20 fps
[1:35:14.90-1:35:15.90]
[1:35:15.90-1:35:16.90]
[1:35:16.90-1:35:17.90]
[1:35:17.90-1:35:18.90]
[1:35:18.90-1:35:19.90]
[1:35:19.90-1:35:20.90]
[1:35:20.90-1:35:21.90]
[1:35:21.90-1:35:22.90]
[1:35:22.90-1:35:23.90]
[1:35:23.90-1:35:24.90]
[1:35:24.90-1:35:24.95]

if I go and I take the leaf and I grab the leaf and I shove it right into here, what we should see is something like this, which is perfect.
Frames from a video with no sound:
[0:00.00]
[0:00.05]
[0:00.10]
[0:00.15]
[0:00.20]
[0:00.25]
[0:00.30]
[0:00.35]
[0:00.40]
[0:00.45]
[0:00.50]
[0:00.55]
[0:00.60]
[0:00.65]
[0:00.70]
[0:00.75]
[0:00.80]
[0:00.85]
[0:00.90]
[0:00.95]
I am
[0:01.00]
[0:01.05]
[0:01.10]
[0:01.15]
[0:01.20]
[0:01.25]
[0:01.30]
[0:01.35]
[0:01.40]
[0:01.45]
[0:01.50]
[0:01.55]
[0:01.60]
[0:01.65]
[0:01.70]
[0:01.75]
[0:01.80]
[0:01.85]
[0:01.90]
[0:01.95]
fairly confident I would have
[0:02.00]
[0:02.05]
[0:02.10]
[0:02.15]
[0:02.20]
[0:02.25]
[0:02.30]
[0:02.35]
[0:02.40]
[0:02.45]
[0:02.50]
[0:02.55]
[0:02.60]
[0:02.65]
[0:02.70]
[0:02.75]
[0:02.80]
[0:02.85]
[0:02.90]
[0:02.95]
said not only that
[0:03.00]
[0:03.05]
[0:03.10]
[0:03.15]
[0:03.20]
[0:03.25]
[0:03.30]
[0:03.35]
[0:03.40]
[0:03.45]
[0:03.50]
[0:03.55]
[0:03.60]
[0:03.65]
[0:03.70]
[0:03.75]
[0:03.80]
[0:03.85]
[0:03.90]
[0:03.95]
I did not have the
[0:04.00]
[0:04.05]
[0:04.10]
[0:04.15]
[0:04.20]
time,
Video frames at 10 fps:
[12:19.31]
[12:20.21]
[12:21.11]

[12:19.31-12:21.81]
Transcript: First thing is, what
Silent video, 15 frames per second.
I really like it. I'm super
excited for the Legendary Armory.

# # # # #

[What to produce]: Retype all the records, matching them exactly.

[Response to this task]:
20 fps
[1:35:14.90-1:35:15.90]
[1:35:15.90-1:35:16.90]
[1:35:16.90-1:35:17.90]
[1:35:17.90-1:35:18.90]
[1:35:18.90-1:35:19.90]
[1:35:19.90-1:35:20.90]
[1:35:20.90-1:35:21.90]
[1:35:21.90-1:35:22.90]
[1:35:22.90-1:35:23.90]
[1:35:23.90-1:35:24.90]
[1:35:24.90-1:35:24.95]

if I go and I take the leaf and I grab the leaf and I shove it right into here, what we should see is something like this, which is perfect.
Frames from a video with no sound:
[0:00.00]
[0:00.05]
[0:00.10]
[0:00.15]
[0:00.20]
[0:00.25]
[0:00.30]
[0:00.35]
[0:00.40]
[0:00.45]
[0:00.50]
[0:00.55]
[0:00.60]
[0:00.65]
[0:00.70]
[0:00.75]
[0:00.80]
[0:00.85]
[0:00.90]
[0:00.95]
I am
[0:01.00]
[0:01.05]
[0:01.10]
[0:01.15]
[0:01.20]
[0:01.25]
[0:01.30]
[0:01.35]
[0:01.40]
[0:01.45]
[0:01.50]
[0:01.55]
[0:01.60]
[0:01.65]
[0:01.70]
[0:01.75]
[0:01.80]
[0:01.85]
[0:01.90]
[0:01.95]
fairly confident I would have
[0:02.00]
[0:02.05]
[0:02.10]
[0:02.15]
[0:02.20]
[0:02.25]
[0:02.30]
[0:02.35]
[0:02.40]
[0:02.45]
[0:02.50]
[0:02.55]
[0:02.60]
[0:02.65]
[0:02.70]
[0:02.75]
[0:02.80]
[0:02.85]
[0:02.90]
[0:02.95]
said not only that
[0:03.00]
[0:03.05]
[0:03.10]
[0:03.15]
[0:03.20]
[0:03.25]
[0:03.30]
[0:03.35]
[0:03.40]
[0:03.45]
[0:03.50]
[0:03.55]
[0:03.60]
[0:03.65]
[0:03.70]
[0:03.75]
[0:03.80]
[0:03.85]
[0:03.90]
[0:03.95]
I did not have the
[0:04.00]
[0:04.05]
[0:04.10]
[0:04.15]
[0:04.20]
time,
Video frames at 10 fps:
[12:19.31]
[12:20.21]
[12:21.11]

[12:19.31-12:21.81]
Transcript: First thing is, what
Silent video, 15 frames per second.
I really like it. I'm super
excited for the Legendary Armory.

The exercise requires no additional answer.